◆ Task:
The line containing "[0:04.00-0:04.50]" and every line after it, through the end of the records below, are to be reproduced exactly, with the pictures left out.

--- Data extracts ---

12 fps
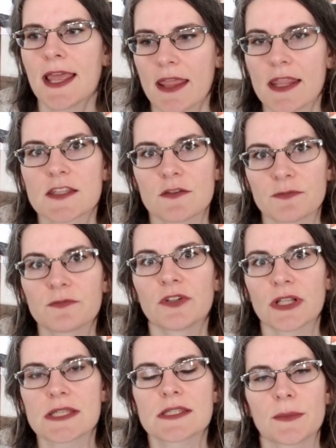And that's a
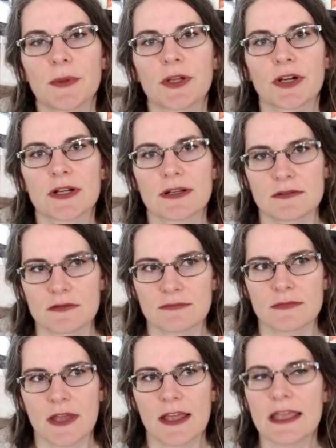really similar
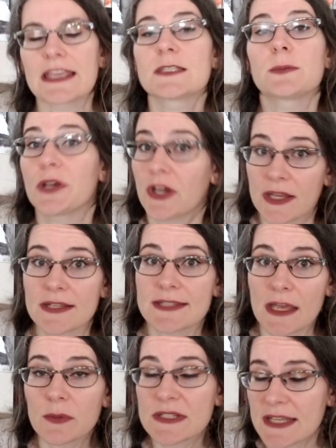experience,
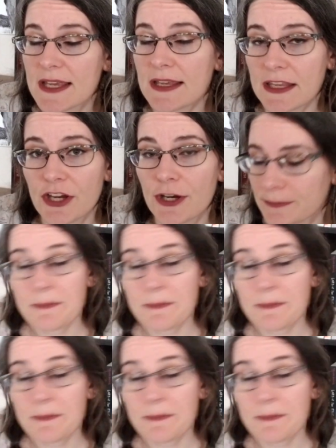I would say, here.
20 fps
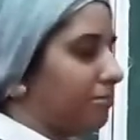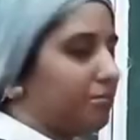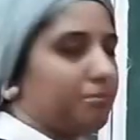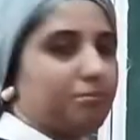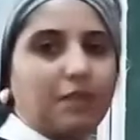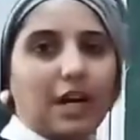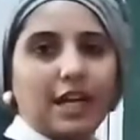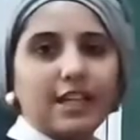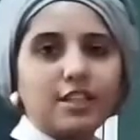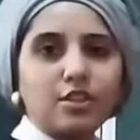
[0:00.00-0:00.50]

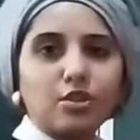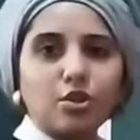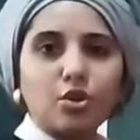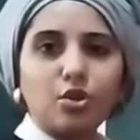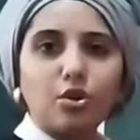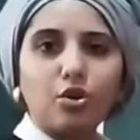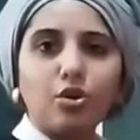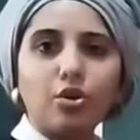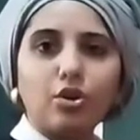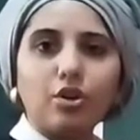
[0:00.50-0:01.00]

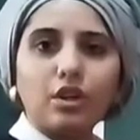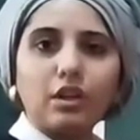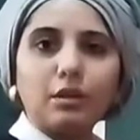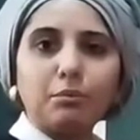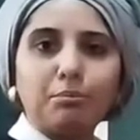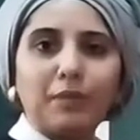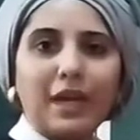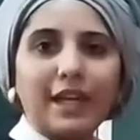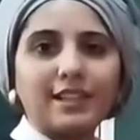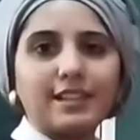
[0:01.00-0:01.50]

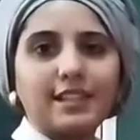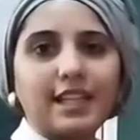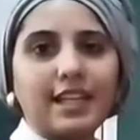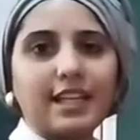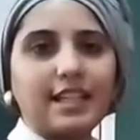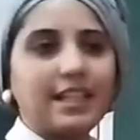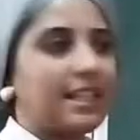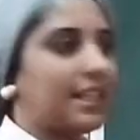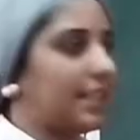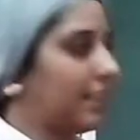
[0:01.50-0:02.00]

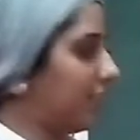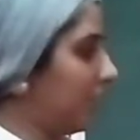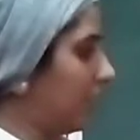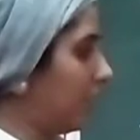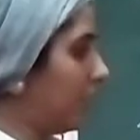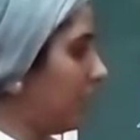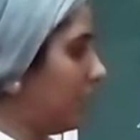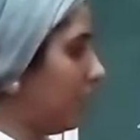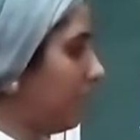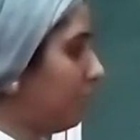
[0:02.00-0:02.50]

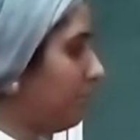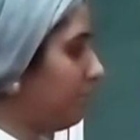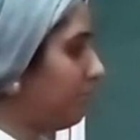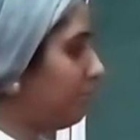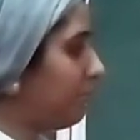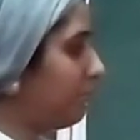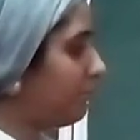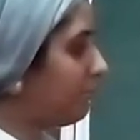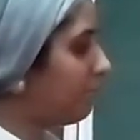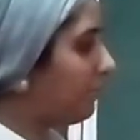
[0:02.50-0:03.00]

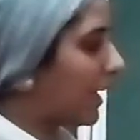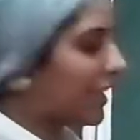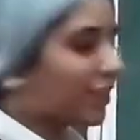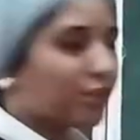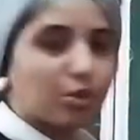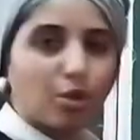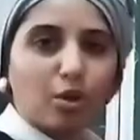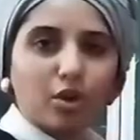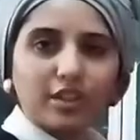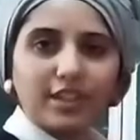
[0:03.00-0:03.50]

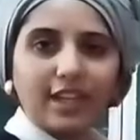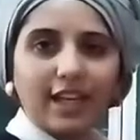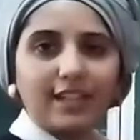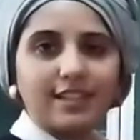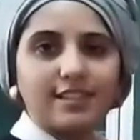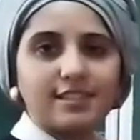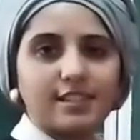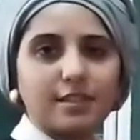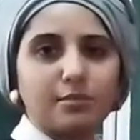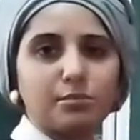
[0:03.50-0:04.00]

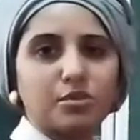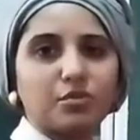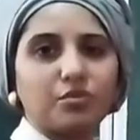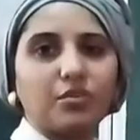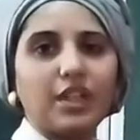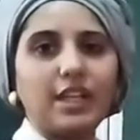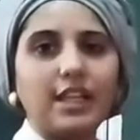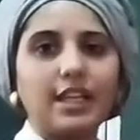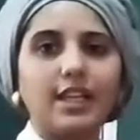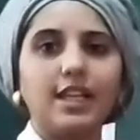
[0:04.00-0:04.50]
microorganisms
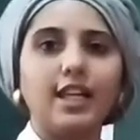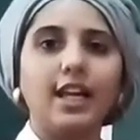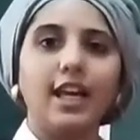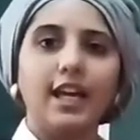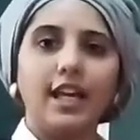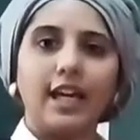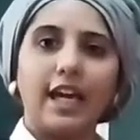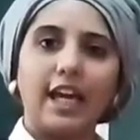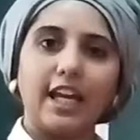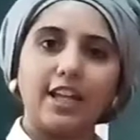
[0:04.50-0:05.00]
will
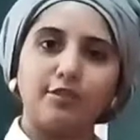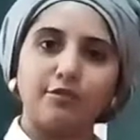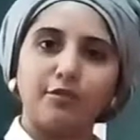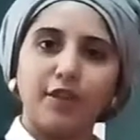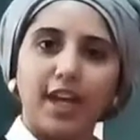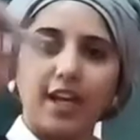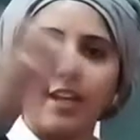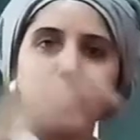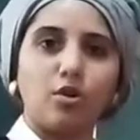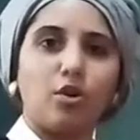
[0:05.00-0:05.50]

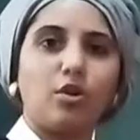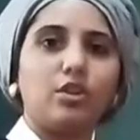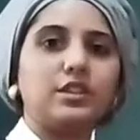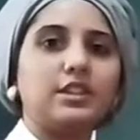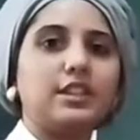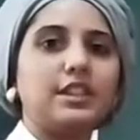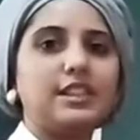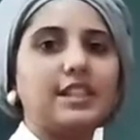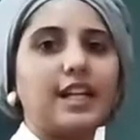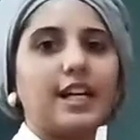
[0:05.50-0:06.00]
invade on
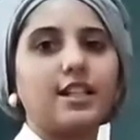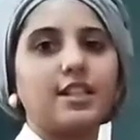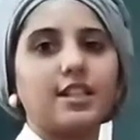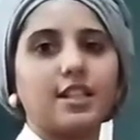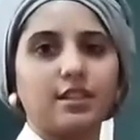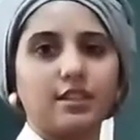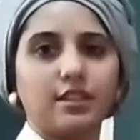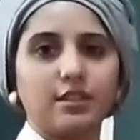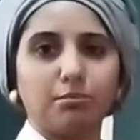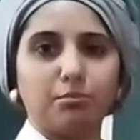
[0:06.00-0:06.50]
the dead
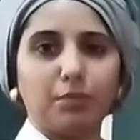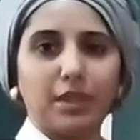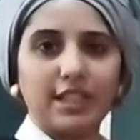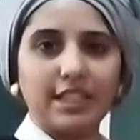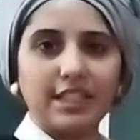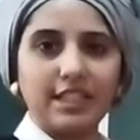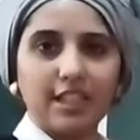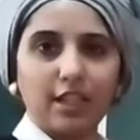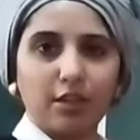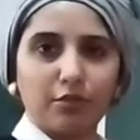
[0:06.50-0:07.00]

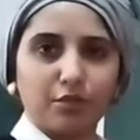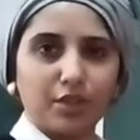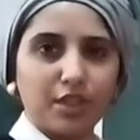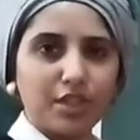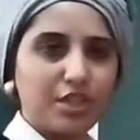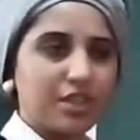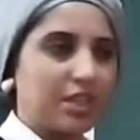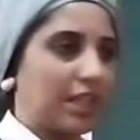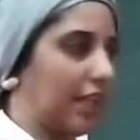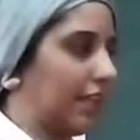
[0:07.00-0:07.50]
material
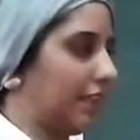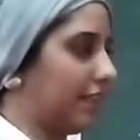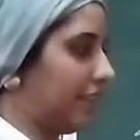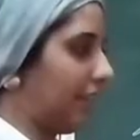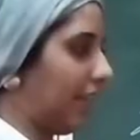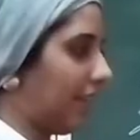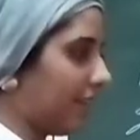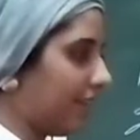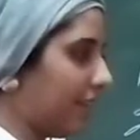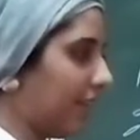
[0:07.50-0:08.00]
first, and
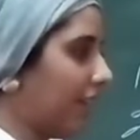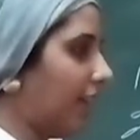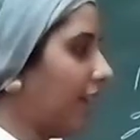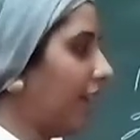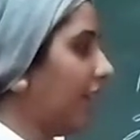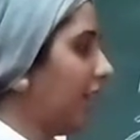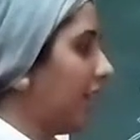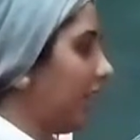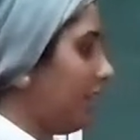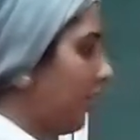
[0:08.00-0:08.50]
then
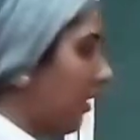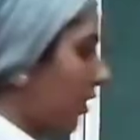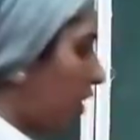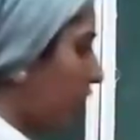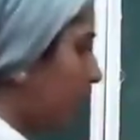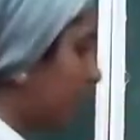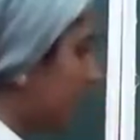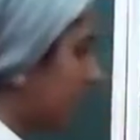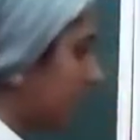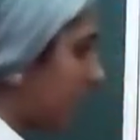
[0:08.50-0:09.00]

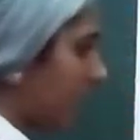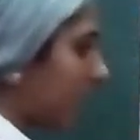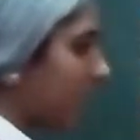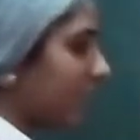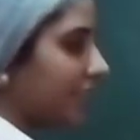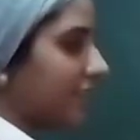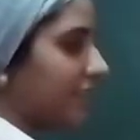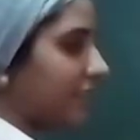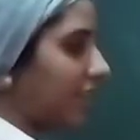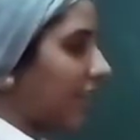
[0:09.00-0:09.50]
on the
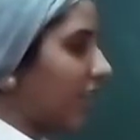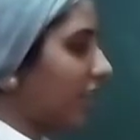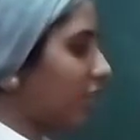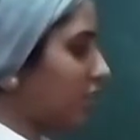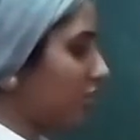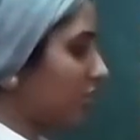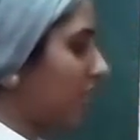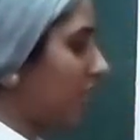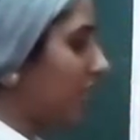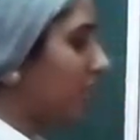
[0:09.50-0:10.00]
second
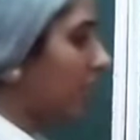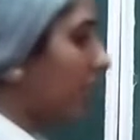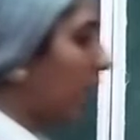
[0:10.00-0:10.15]
stage they will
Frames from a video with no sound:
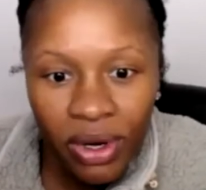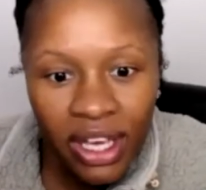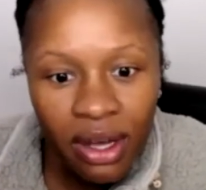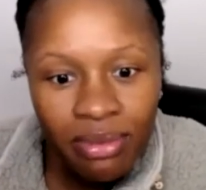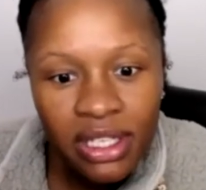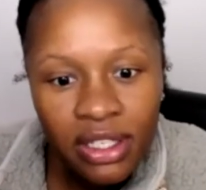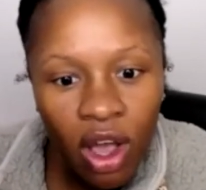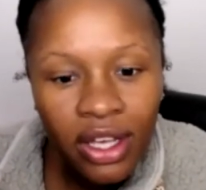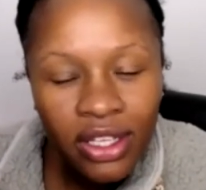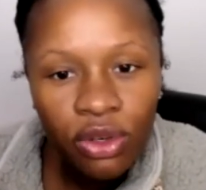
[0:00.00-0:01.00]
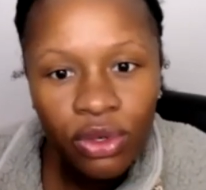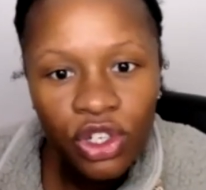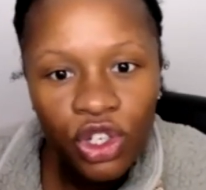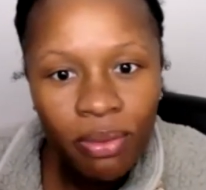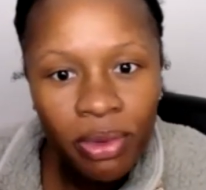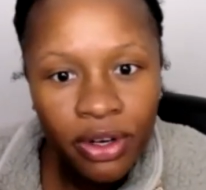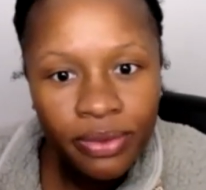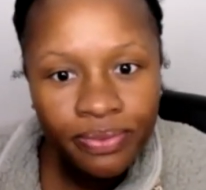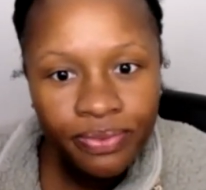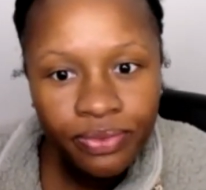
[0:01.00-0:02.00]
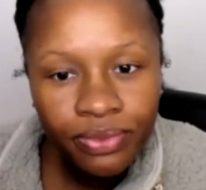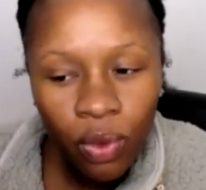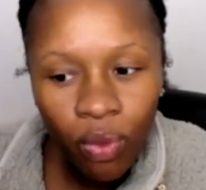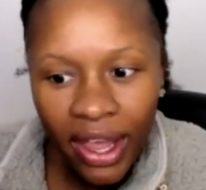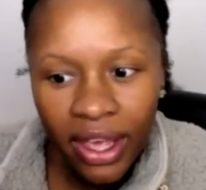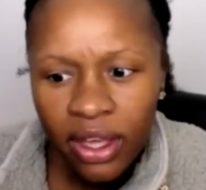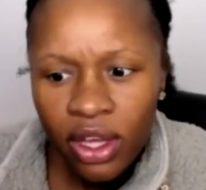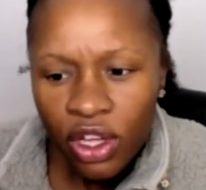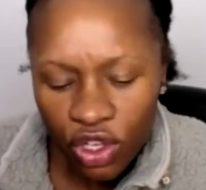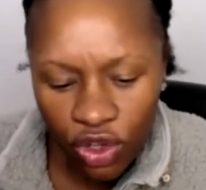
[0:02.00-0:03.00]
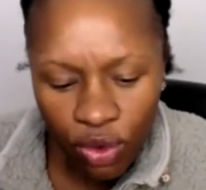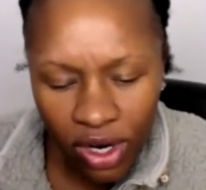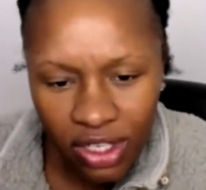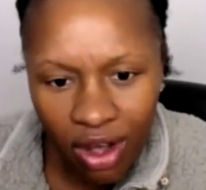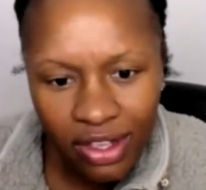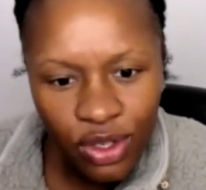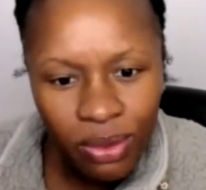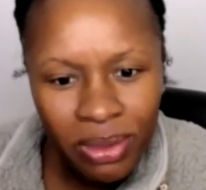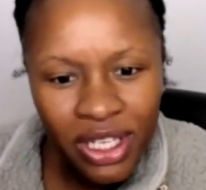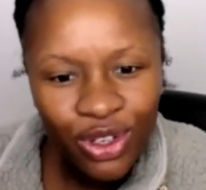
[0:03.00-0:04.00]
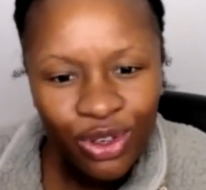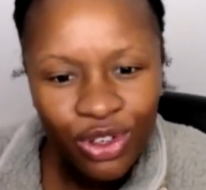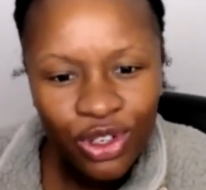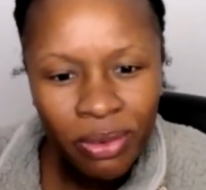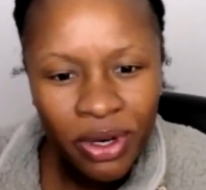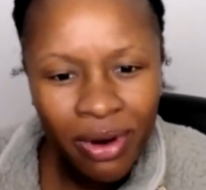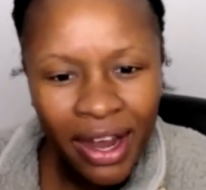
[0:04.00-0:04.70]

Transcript: when it comes to talking to a distributor, right? So you are talking to a potential distributor,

---

◆ Answer to the problem:
[0:04.00-0:04.50]
microorganisms
[0:04.50-0:05.00]
will
[0:05.00-0:05.50]

[0:05.50-0:06.00]
invade on
[0:06.00-0:06.50]
the dead
[0:06.50-0:07.00]

[0:07.00-0:07.50]
material
[0:07.50-0:08.00]
first, and
[0:08.00-0:08.50]
then
[0:08.50-0:09.00]

[0:09.00-0:09.50]
on the
[0:09.50-0:10.00]
second
[0:10.00-0:10.15]
stage they will
Frames from a video with no sound:
[0:00.00-0:01.00]
[0:01.00-0:02.00]
[0:02.00-0:03.00]
[0:03.00-0:04.00]
[0:04.00-0:04.70]

Transcript: when it comes to talking to a distributor, right? So you are talking to a potential distributor,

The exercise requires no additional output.